More efficient or more wasteful. More integrated or more fragmented.
More human or more alienating.
More prepared for the future or more tied to the improvisations of the past.
That is the scale of the responsibility. Celebrating automation professionals is not only about thanking them for what they do. It is about recognizing what they represent:
The possibility of transforming complexity into system.
Risk into protection.
Data into decision.
Technology into productive capacity.
Knowledge into infrastructure.
Operations into strategy.
On this day, my message is direct:
- To industry: bring automation professionals closer to strategic decisions.
- To academia: recognize automation as a scientific, technological and socially relevant field.
- To business organizations and development institutions: treat automation as a structuring agenda for competitiveness, sustainability and productive advancement.
- To students: see in this profession one of the most concrete ways to work at the frontier between technology, industry and real impact.
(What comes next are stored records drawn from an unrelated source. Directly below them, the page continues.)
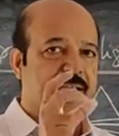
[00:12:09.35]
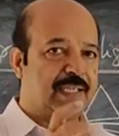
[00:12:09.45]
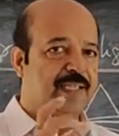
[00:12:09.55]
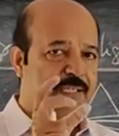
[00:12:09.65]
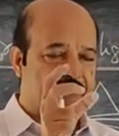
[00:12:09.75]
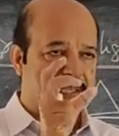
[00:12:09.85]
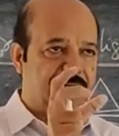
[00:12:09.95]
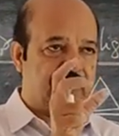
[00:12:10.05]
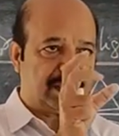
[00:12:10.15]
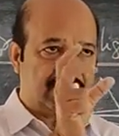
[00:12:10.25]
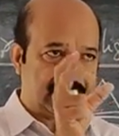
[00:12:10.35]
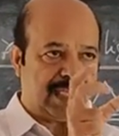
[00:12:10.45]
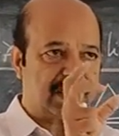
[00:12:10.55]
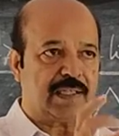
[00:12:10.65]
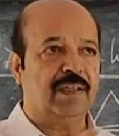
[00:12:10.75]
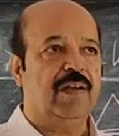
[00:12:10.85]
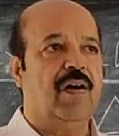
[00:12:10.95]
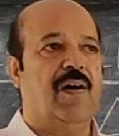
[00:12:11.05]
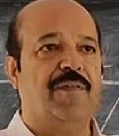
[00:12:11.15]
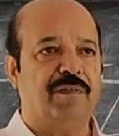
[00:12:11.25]
the senses giving the
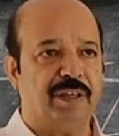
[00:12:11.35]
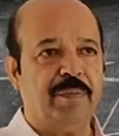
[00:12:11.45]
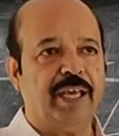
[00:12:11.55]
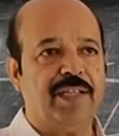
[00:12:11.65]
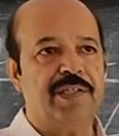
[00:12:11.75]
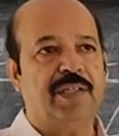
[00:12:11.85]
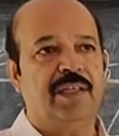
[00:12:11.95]
sense of image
- To experienced professionals: occupy space, share knowledge, develop new leaders and help raise the level of the debate.
- And to public and private leaders: understand that there will be no consistent industrial transformation without a technical foundation, without standards, without governance and without professionals prepared to sustain complex systems.
This is a moment of affirmation—not out of technical vanity—but out of historical responsibility. Automation depends on people. But perhaps it is time to also say the reverse: Many of the major agendas of contemporary society depend on well-applied automation.
They depend on reliable systems. They depend on integral data. They depend on resilient infrastructure. They depend on safe processes. They depend on professionals prepared to build, protect and evolve the technical foundation of our future.
Today, we celebrate these professionals.
But above all, we recognize that the future of industry will not be defined only by those who imagine new technologies. It will be defined by those who know how to transform them into reliable, sustainable and human systems. And this is, to a great extent, the rigorous, strategic and indispensable work of automation professionals.